### [Exercise aim]
Copy the data exactly. Images are the one exception.

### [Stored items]
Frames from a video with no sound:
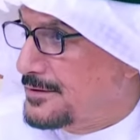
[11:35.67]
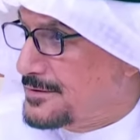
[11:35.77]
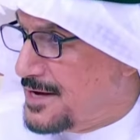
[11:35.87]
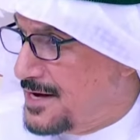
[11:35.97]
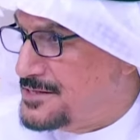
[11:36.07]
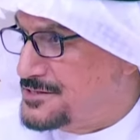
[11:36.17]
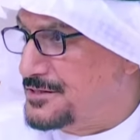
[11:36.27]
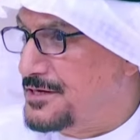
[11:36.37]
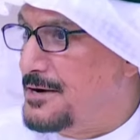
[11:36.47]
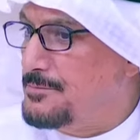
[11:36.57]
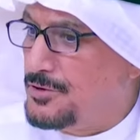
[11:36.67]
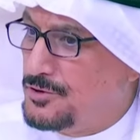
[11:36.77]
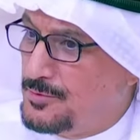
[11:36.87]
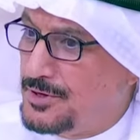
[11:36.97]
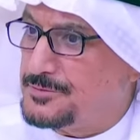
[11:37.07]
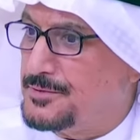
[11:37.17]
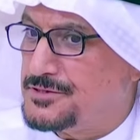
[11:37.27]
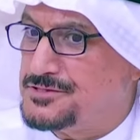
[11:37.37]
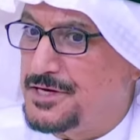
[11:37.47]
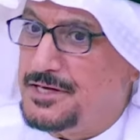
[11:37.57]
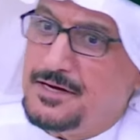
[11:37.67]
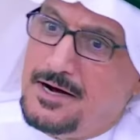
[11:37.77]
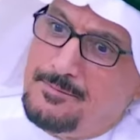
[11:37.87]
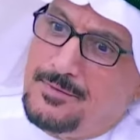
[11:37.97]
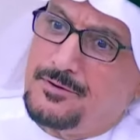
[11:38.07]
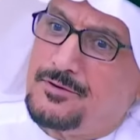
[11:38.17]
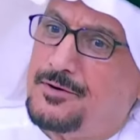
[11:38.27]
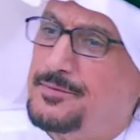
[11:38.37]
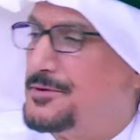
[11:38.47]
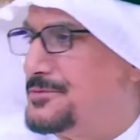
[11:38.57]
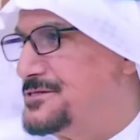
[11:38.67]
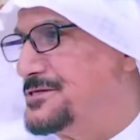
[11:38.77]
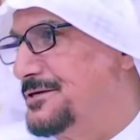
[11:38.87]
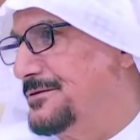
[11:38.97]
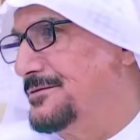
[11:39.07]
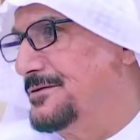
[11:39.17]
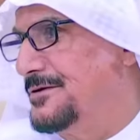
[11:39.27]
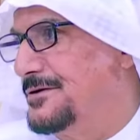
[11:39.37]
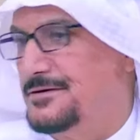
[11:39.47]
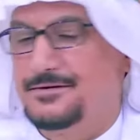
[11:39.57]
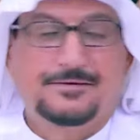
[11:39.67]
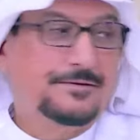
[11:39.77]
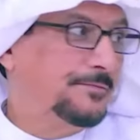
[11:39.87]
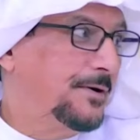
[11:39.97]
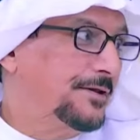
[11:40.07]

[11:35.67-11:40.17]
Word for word: قاسي يا اما انه مطبخ زين يا اما انه كبير بس يعطيك الجواب ابو عبد الكريم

### [Written answer]
Frames from a video with no sound:
[11:35.67]
[11:35.77]
[11:35.87]
[11:35.97]
[11:36.07]
[11:36.17]
[11:36.27]
[11:36.37]
[11:36.47]
[11:36.57]
[11:36.67]
[11:36.77]
[11:36.87]
[11:36.97]
[11:37.07]
[11:37.17]
[11:37.27]
[11:37.37]
[11:37.47]
[11:37.57]
[11:37.67]
[11:37.77]
[11:37.87]
[11:37.97]
[11:38.07]
[11:38.17]
[11:38.27]
[11:38.37]
[11:38.47]
[11:38.57]
[11:38.67]
[11:38.77]
[11:38.87]
[11:38.97]
[11:39.07]
[11:39.17]
[11:39.27]
[11:39.37]
[11:39.47]
[11:39.57]
[11:39.67]
[11:39.77]
[11:39.87]
[11:39.97]
[11:40.07]

[11:35.67-11:40.17]
Word for word: قاسي يا اما انه مطبخ زين يا اما انه كبير بس يعطيك الجواب ابو عبد الكريم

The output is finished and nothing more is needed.